--- ACTIVITY ---
Word for word, repeat the data that follows. Do not include the pictures.

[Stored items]
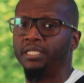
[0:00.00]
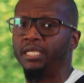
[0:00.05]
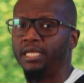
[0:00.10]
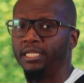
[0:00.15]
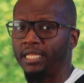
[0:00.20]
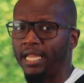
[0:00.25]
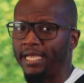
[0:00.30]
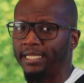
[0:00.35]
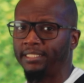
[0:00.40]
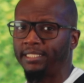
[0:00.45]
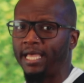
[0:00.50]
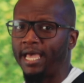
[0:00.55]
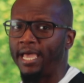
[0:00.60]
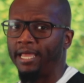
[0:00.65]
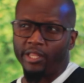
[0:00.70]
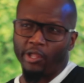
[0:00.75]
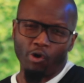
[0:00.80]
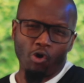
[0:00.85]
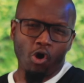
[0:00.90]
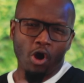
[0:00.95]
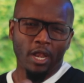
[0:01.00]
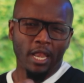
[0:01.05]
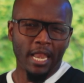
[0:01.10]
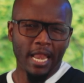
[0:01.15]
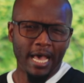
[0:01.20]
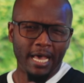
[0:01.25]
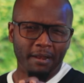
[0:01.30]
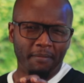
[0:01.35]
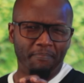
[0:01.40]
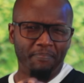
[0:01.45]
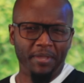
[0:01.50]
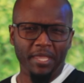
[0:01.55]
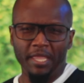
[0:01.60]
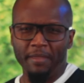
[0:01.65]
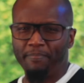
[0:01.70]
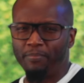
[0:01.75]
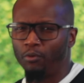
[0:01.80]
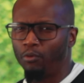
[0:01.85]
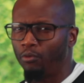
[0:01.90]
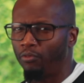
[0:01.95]
in like that: there are a lot of
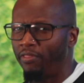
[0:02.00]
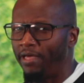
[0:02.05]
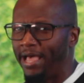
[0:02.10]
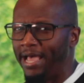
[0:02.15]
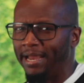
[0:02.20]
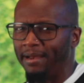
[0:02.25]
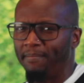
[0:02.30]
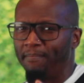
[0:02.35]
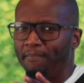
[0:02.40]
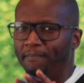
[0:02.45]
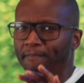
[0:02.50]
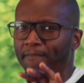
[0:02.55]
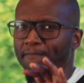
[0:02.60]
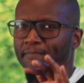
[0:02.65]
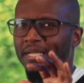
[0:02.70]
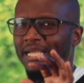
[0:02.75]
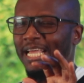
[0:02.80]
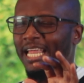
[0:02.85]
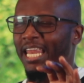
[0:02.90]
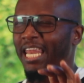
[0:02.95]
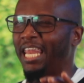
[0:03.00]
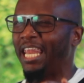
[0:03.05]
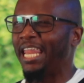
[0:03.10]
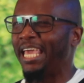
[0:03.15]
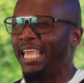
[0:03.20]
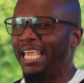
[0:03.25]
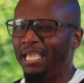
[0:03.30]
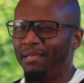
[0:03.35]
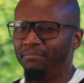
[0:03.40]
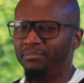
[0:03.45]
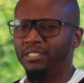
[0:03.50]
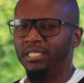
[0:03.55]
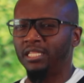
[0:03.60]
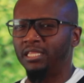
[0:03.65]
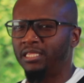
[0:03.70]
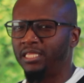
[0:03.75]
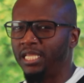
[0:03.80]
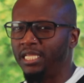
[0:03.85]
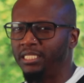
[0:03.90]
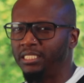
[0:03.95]
people that claim to
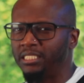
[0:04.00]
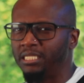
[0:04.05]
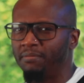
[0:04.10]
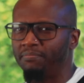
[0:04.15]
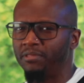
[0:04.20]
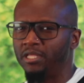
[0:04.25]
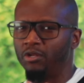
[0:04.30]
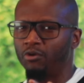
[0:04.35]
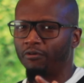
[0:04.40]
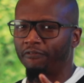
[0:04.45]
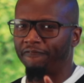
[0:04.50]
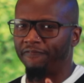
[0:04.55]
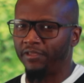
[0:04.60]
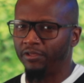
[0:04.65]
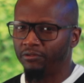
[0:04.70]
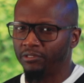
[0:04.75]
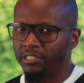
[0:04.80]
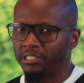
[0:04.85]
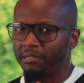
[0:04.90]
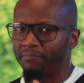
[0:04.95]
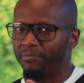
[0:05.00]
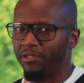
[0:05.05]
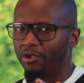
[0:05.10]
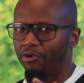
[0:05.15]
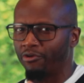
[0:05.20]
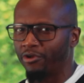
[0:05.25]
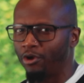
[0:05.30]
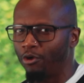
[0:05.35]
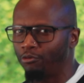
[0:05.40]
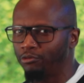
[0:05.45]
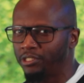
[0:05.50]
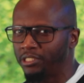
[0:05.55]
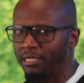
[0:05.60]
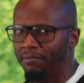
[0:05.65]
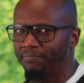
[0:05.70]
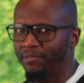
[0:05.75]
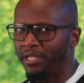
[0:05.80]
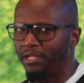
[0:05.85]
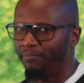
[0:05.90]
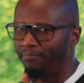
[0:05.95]
think something or feel something or know
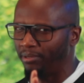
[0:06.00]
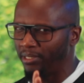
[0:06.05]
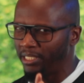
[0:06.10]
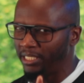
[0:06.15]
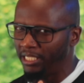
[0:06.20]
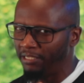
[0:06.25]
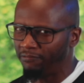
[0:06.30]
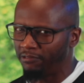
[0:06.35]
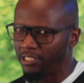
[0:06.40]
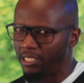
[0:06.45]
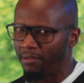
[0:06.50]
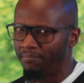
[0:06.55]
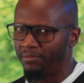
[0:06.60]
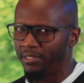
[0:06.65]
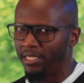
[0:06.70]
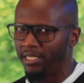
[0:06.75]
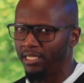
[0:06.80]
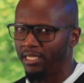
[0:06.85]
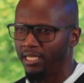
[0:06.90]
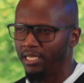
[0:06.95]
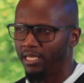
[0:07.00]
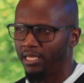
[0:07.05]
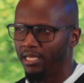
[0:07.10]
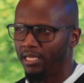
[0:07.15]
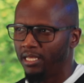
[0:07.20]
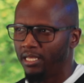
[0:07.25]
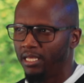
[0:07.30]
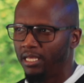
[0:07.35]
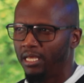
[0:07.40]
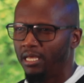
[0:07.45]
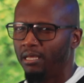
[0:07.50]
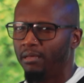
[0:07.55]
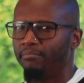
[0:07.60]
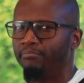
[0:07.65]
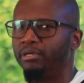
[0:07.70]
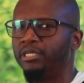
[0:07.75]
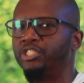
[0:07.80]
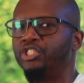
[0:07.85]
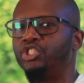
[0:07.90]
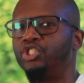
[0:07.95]
something, believe something,
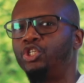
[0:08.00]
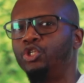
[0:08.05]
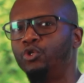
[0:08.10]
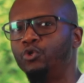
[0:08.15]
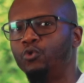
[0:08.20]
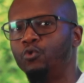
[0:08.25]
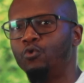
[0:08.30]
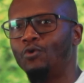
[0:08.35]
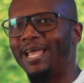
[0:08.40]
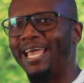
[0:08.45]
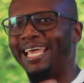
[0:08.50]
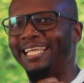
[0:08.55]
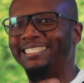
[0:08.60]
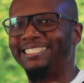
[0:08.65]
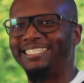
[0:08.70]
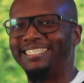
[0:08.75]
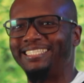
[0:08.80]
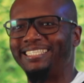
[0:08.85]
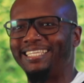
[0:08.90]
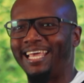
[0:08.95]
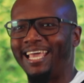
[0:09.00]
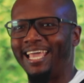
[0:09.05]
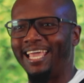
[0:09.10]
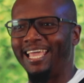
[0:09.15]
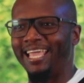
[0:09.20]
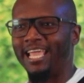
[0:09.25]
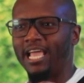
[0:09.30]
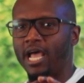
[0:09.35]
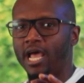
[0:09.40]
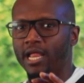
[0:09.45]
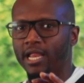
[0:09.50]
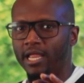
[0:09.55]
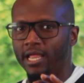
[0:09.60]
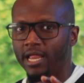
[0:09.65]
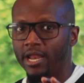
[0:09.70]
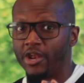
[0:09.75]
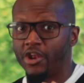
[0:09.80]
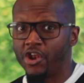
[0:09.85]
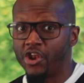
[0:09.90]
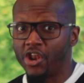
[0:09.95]
but do and say
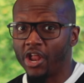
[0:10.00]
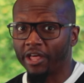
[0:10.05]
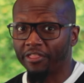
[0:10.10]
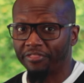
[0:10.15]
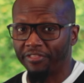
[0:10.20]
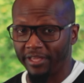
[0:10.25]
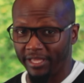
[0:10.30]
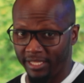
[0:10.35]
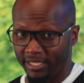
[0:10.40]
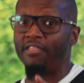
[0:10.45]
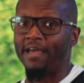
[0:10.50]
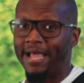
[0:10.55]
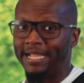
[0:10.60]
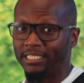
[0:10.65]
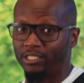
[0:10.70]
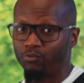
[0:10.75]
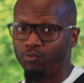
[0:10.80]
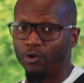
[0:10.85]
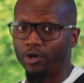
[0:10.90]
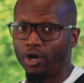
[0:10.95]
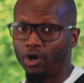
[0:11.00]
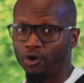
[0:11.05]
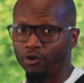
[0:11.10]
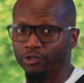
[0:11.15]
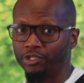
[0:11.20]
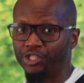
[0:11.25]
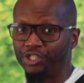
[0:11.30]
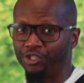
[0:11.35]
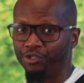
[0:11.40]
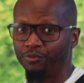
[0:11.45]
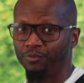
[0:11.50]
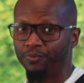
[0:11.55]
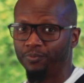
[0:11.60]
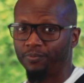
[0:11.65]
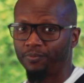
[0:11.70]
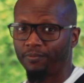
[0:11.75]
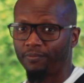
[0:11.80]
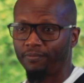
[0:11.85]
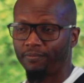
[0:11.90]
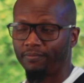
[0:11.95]
nothing. That's what hurts you.
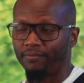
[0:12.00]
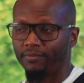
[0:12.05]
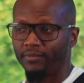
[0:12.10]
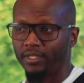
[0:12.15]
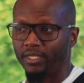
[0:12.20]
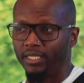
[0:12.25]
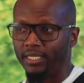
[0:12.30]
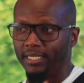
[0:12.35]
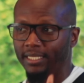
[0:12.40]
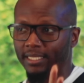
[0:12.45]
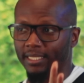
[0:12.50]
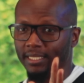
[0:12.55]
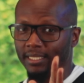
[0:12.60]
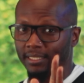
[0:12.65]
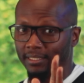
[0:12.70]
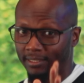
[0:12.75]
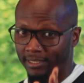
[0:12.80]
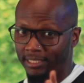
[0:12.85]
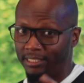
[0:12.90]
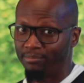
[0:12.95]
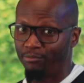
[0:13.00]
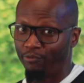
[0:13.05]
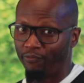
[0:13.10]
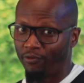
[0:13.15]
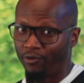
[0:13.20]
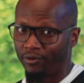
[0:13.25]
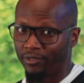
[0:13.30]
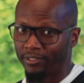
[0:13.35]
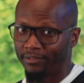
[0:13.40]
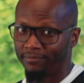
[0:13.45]
Let's move on.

--- OUTPUT OF THE TASK ---
[0:00.00]
[0:00.05]
[0:00.10]
[0:00.15]
[0:00.20]
[0:00.25]
[0:00.30]
[0:00.35]
[0:00.40]
[0:00.45]
[0:00.50]
[0:00.55]
[0:00.60]
[0:00.65]
[0:00.70]
[0:00.75]
[0:00.80]
[0:00.85]
[0:00.90]
[0:00.95]
[0:01.00]
[0:01.05]
[0:01.10]
[0:01.15]
[0:01.20]
[0:01.25]
[0:01.30]
[0:01.35]
[0:01.40]
[0:01.45]
[0:01.50]
[0:01.55]
[0:01.60]
[0:01.65]
[0:01.70]
[0:01.75]
[0:01.80]
[0:01.85]
[0:01.90]
[0:01.95]
in like that: there are a lot of
[0:02.00]
[0:02.05]
[0:02.10]
[0:02.15]
[0:02.20]
[0:02.25]
[0:02.30]
[0:02.35]
[0:02.40]
[0:02.45]
[0:02.50]
[0:02.55]
[0:02.60]
[0:02.65]
[0:02.70]
[0:02.75]
[0:02.80]
[0:02.85]
[0:02.90]
[0:02.95]
[0:03.00]
[0:03.05]
[0:03.10]
[0:03.15]
[0:03.20]
[0:03.25]
[0:03.30]
[0:03.35]
[0:03.40]
[0:03.45]
[0:03.50]
[0:03.55]
[0:03.60]
[0:03.65]
[0:03.70]
[0:03.75]
[0:03.80]
[0:03.85]
[0:03.90]
[0:03.95]
people that claim to
[0:04.00]
[0:04.05]
[0:04.10]
[0:04.15]
[0:04.20]
[0:04.25]
[0:04.30]
[0:04.35]
[0:04.40]
[0:04.45]
[0:04.50]
[0:04.55]
[0:04.60]
[0:04.65]
[0:04.70]
[0:04.75]
[0:04.80]
[0:04.85]
[0:04.90]
[0:04.95]
[0:05.00]
[0:05.05]
[0:05.10]
[0:05.15]
[0:05.20]
[0:05.25]
[0:05.30]
[0:05.35]
[0:05.40]
[0:05.45]
[0:05.50]
[0:05.55]
[0:05.60]
[0:05.65]
[0:05.70]
[0:05.75]
[0:05.80]
[0:05.85]
[0:05.90]
[0:05.95]
think something or feel something or know
[0:06.00]
[0:06.05]
[0:06.10]
[0:06.15]
[0:06.20]
[0:06.25]
[0:06.30]
[0:06.35]
[0:06.40]
[0:06.45]
[0:06.50]
[0:06.55]
[0:06.60]
[0:06.65]
[0:06.70]
[0:06.75]
[0:06.80]
[0:06.85]
[0:06.90]
[0:06.95]
[0:07.00]
[0:07.05]
[0:07.10]
[0:07.15]
[0:07.20]
[0:07.25]
[0:07.30]
[0:07.35]
[0:07.40]
[0:07.45]
[0:07.50]
[0:07.55]
[0:07.60]
[0:07.65]
[0:07.70]
[0:07.75]
[0:07.80]
[0:07.85]
[0:07.90]
[0:07.95]
something, believe something,
[0:08.00]
[0:08.05]
[0:08.10]
[0:08.15]
[0:08.20]
[0:08.25]
[0:08.30]
[0:08.35]
[0:08.40]
[0:08.45]
[0:08.50]
[0:08.55]
[0:08.60]
[0:08.65]
[0:08.70]
[0:08.75]
[0:08.80]
[0:08.85]
[0:08.90]
[0:08.95]
[0:09.00]
[0:09.05]
[0:09.10]
[0:09.15]
[0:09.20]
[0:09.25]
[0:09.30]
[0:09.35]
[0:09.40]
[0:09.45]
[0:09.50]
[0:09.55]
[0:09.60]
[0:09.65]
[0:09.70]
[0:09.75]
[0:09.80]
[0:09.85]
[0:09.90]
[0:09.95]
but do and say
[0:10.00]
[0:10.05]
[0:10.10]
[0:10.15]
[0:10.20]
[0:10.25]
[0:10.30]
[0:10.35]
[0:10.40]
[0:10.45]
[0:10.50]
[0:10.55]
[0:10.60]
[0:10.65]
[0:10.70]
[0:10.75]
[0:10.80]
[0:10.85]
[0:10.90]
[0:10.95]
[0:11.00]
[0:11.05]
[0:11.10]
[0:11.15]
[0:11.20]
[0:11.25]
[0:11.30]
[0:11.35]
[0:11.40]
[0:11.45]
[0:11.50]
[0:11.55]
[0:11.60]
[0:11.65]
[0:11.70]
[0:11.75]
[0:11.80]
[0:11.85]
[0:11.90]
[0:11.95]
nothing. That's what hurts you.
[0:12.00]
[0:12.05]
[0:12.10]
[0:12.15]
[0:12.20]
[0:12.25]
[0:12.30]
[0:12.35]
[0:12.40]
[0:12.45]
[0:12.50]
[0:12.55]
[0:12.60]
[0:12.65]
[0:12.70]
[0:12.75]
[0:12.80]
[0:12.85]
[0:12.90]
[0:12.95]
[0:13.00]
[0:13.05]
[0:13.10]
[0:13.15]
[0:13.20]
[0:13.25]
[0:13.30]
[0:13.35]
[0:13.40]
[0:13.45]
Let's move on.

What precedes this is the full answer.